Endoscopic Submucosal Dissection for Esophageal Adenocarcinoma: A North American Perspective.

J Gastrointest Surg 2019 06 31;23(6):1087-1094. Epub 2019 Jan 31.

McGill University, Montreal, QC, Canada.

Background: Data are limited regarding the application of endoscopic submucosal dissection (ESD) in Western countries or for esophageal adenocarcinoma in any part of the world. We sought to review our experience employing ESD in patients with early esophageal cancer at a high volume North American esophageal cancer treatment center.

Methods: A prospectively maintained database of all patients with esophageal cancer treated at the McGill University Health Center was used to identify ESDs performed for adenocarcinoma between 2012 and 2016. Patient demographics, pre-resection tumor characteristics, endoscopic resection technical variables, pathologic results, and short- and long-term outcomes were recorded.

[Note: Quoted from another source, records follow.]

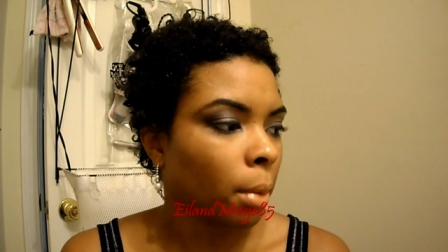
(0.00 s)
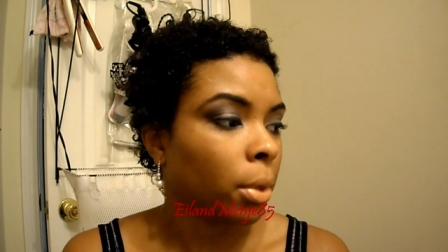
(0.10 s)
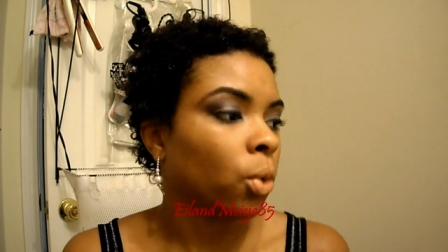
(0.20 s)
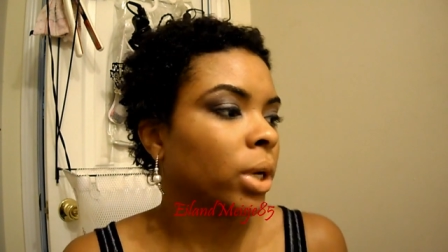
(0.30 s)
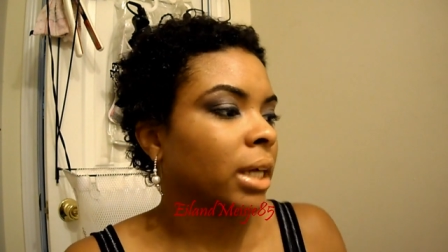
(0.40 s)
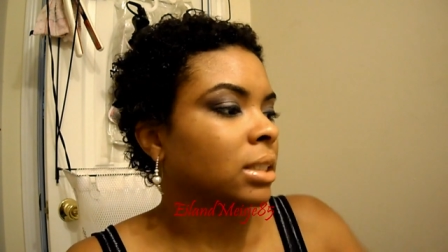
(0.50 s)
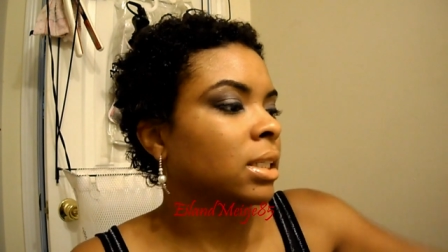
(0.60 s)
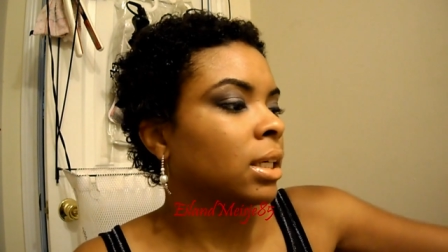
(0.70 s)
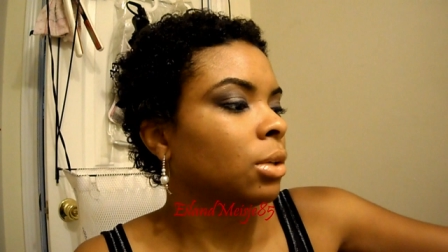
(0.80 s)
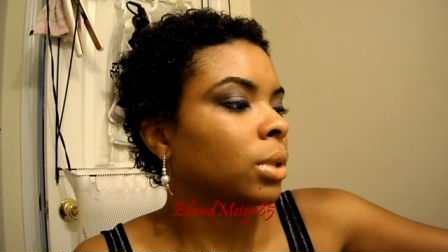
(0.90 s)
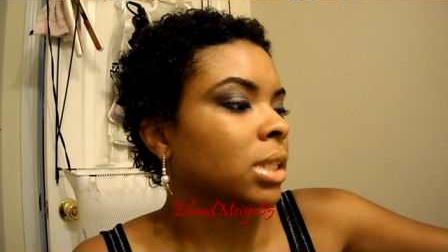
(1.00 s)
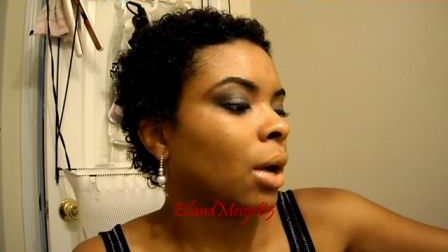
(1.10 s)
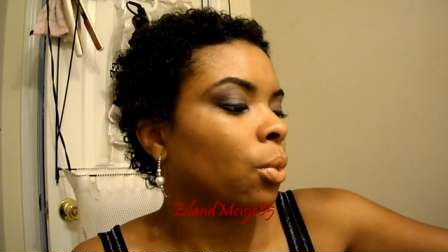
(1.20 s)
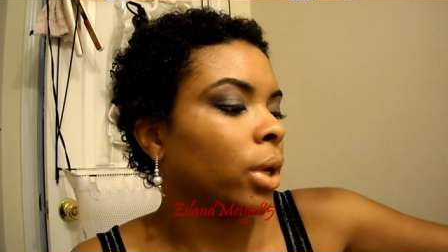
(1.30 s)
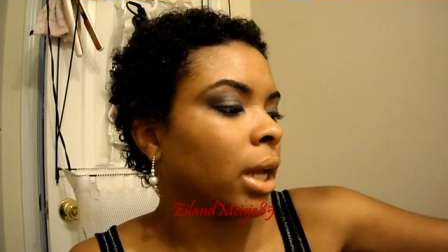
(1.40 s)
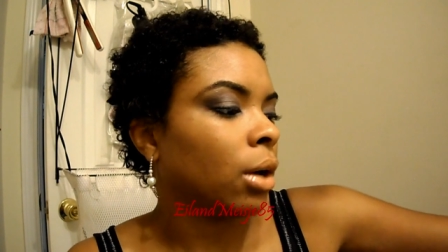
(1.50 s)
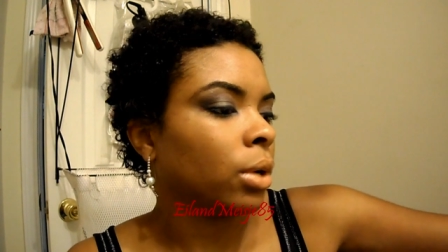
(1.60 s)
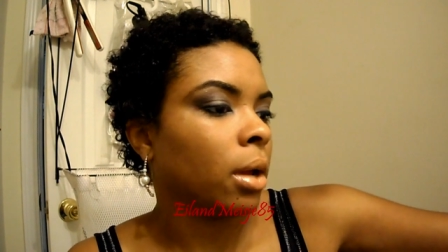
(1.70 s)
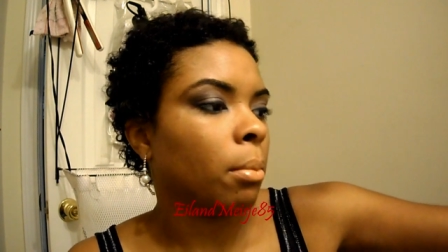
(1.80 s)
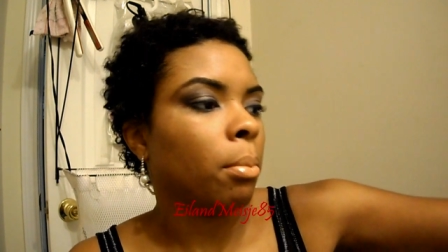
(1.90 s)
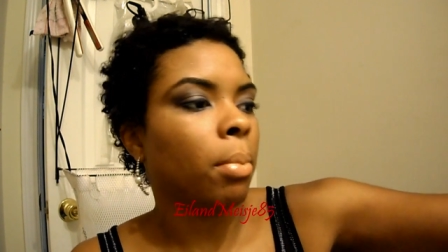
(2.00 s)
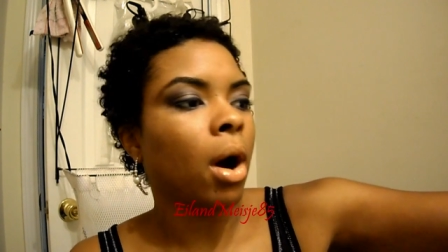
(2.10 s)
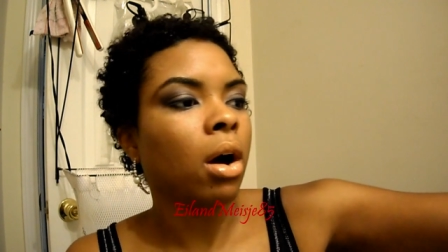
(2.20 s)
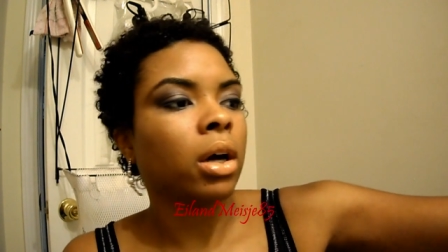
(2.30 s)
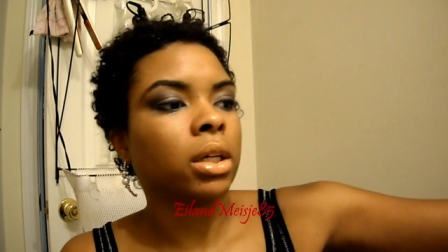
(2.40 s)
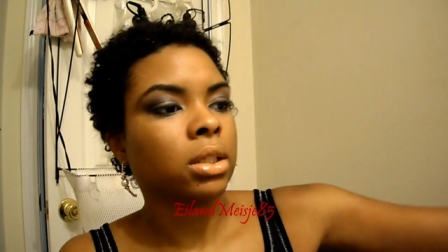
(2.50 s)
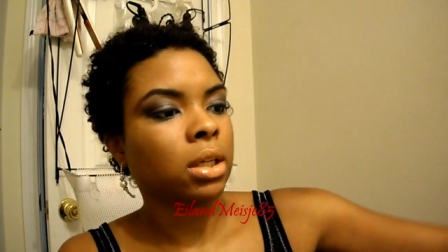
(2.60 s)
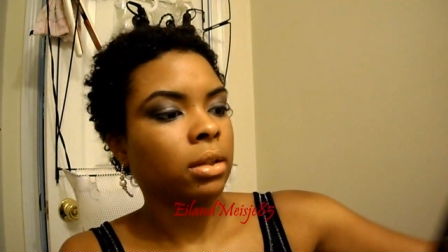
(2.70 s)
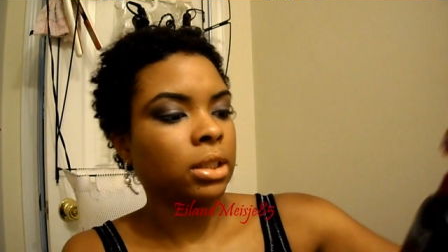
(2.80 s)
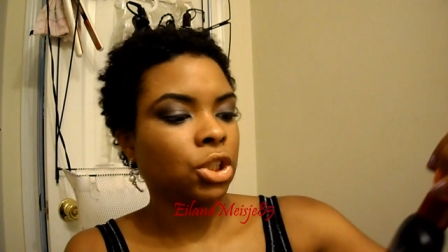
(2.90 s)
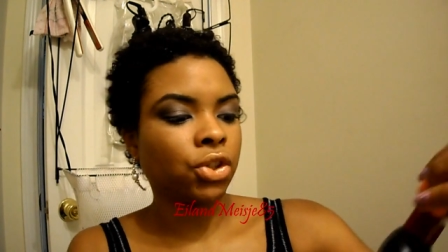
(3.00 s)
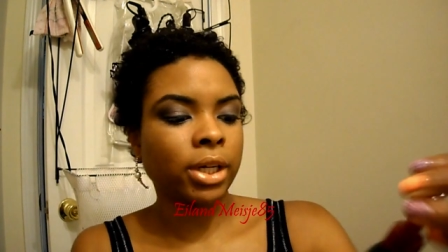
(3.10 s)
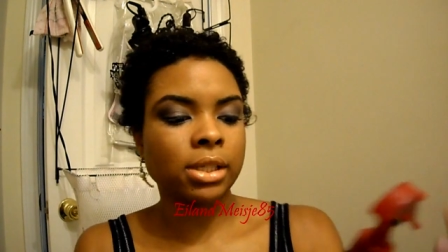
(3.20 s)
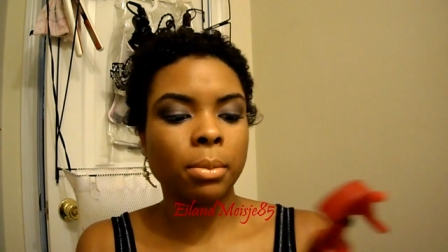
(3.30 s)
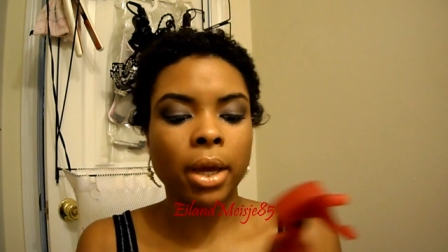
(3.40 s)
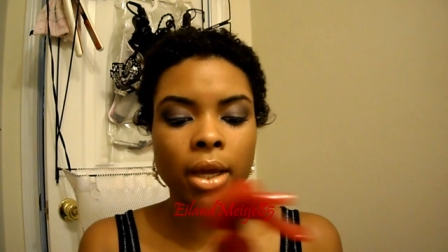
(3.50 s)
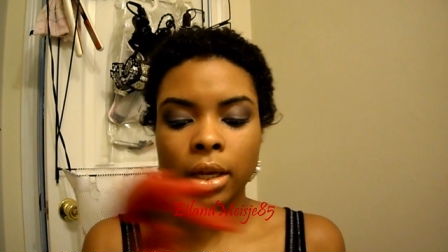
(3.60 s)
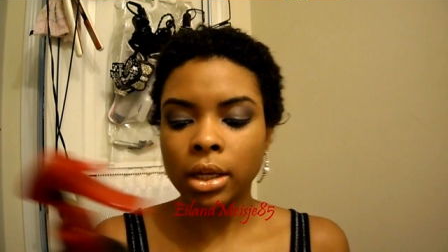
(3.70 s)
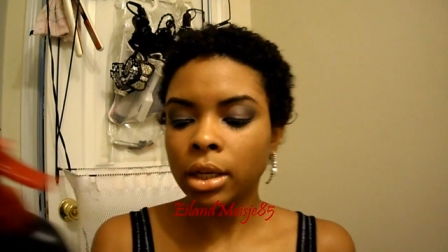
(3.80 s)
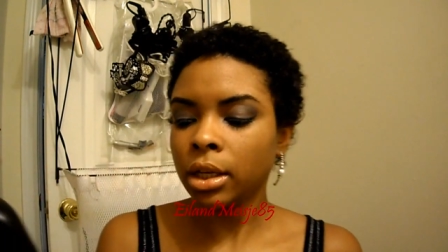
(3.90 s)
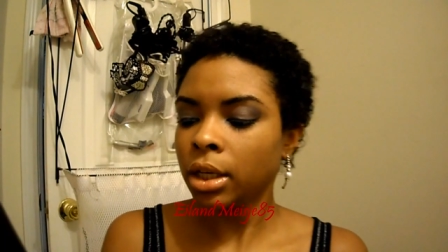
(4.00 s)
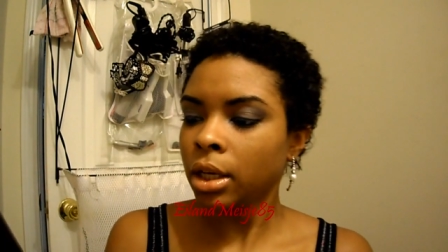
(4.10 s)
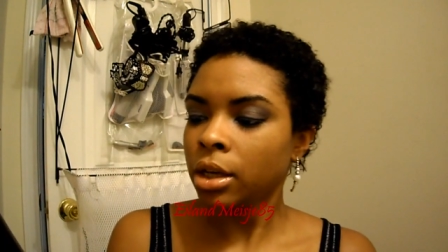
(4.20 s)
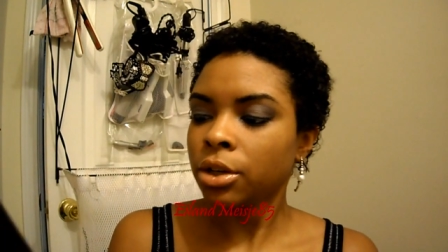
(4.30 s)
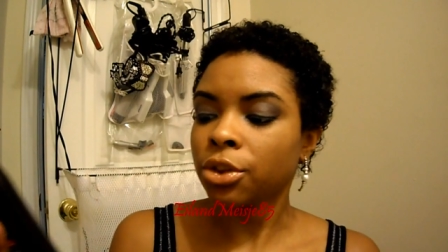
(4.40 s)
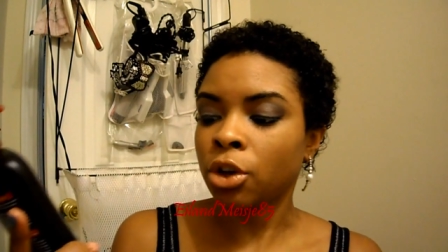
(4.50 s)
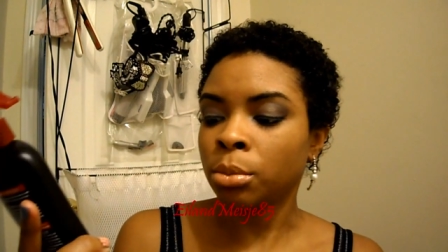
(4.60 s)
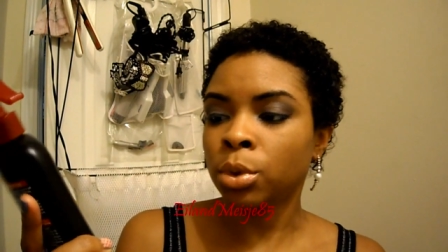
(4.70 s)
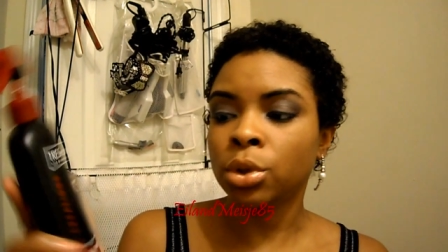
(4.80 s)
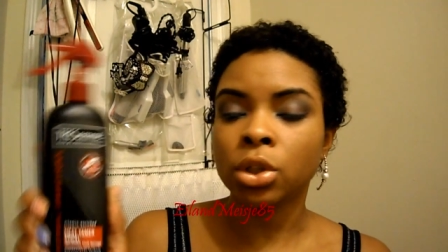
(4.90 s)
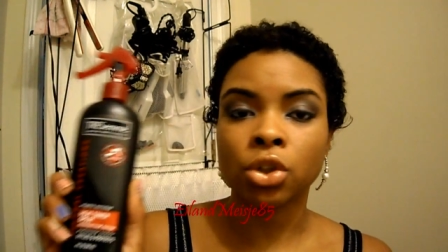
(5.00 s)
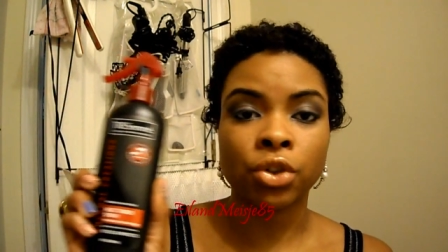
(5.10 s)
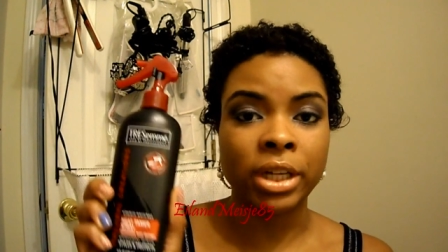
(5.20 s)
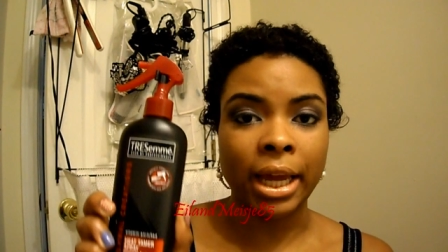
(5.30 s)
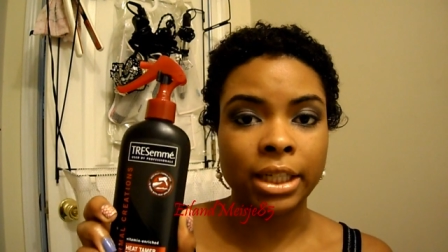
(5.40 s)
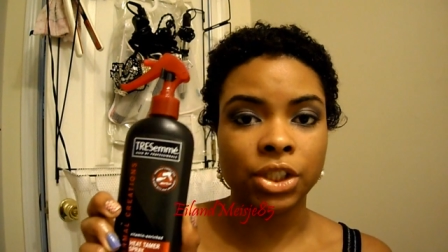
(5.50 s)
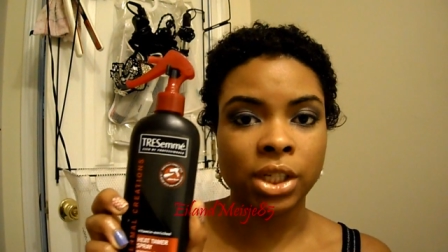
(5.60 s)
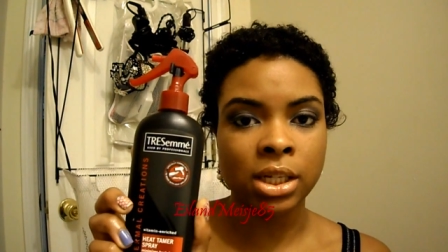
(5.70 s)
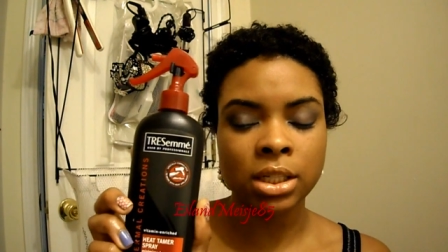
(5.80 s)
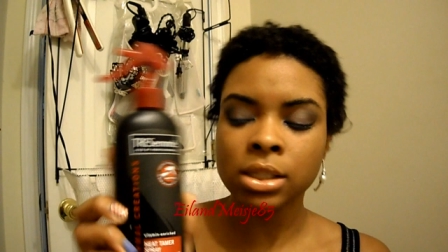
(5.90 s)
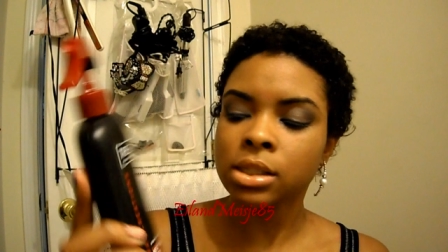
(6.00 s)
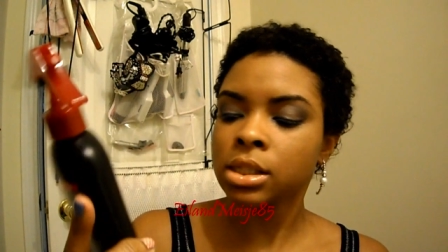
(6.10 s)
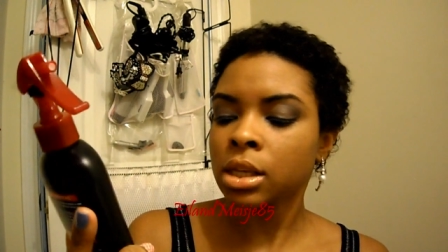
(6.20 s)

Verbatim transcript: but what I did was I went out and bought this Tresemme Thermal Creations.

Results: Of 650 patients in the database, 26 underwent 27 procedures. The majority (67%) had pre-treatment EUS. There were no post-ESD bleeding events requiring re-intervention. Perforation occurred in 2/27 (7%), one of which required operative repair. Complete RO resection was achieved in 18/27(67%). Salvage laparoscopic esophagectomy was performed in six patients. At a median follow-up of 18.5 (7-35) months, cancer recurrence occurred in only one patient who subsequently underwent successful repeat ESD.

Conclusions: Although technically challenging, ESD represents a safe and effective treatment of early esophageal adenocarcinoma and has the potential to become a more important tool in management of these early lesions in Western countries.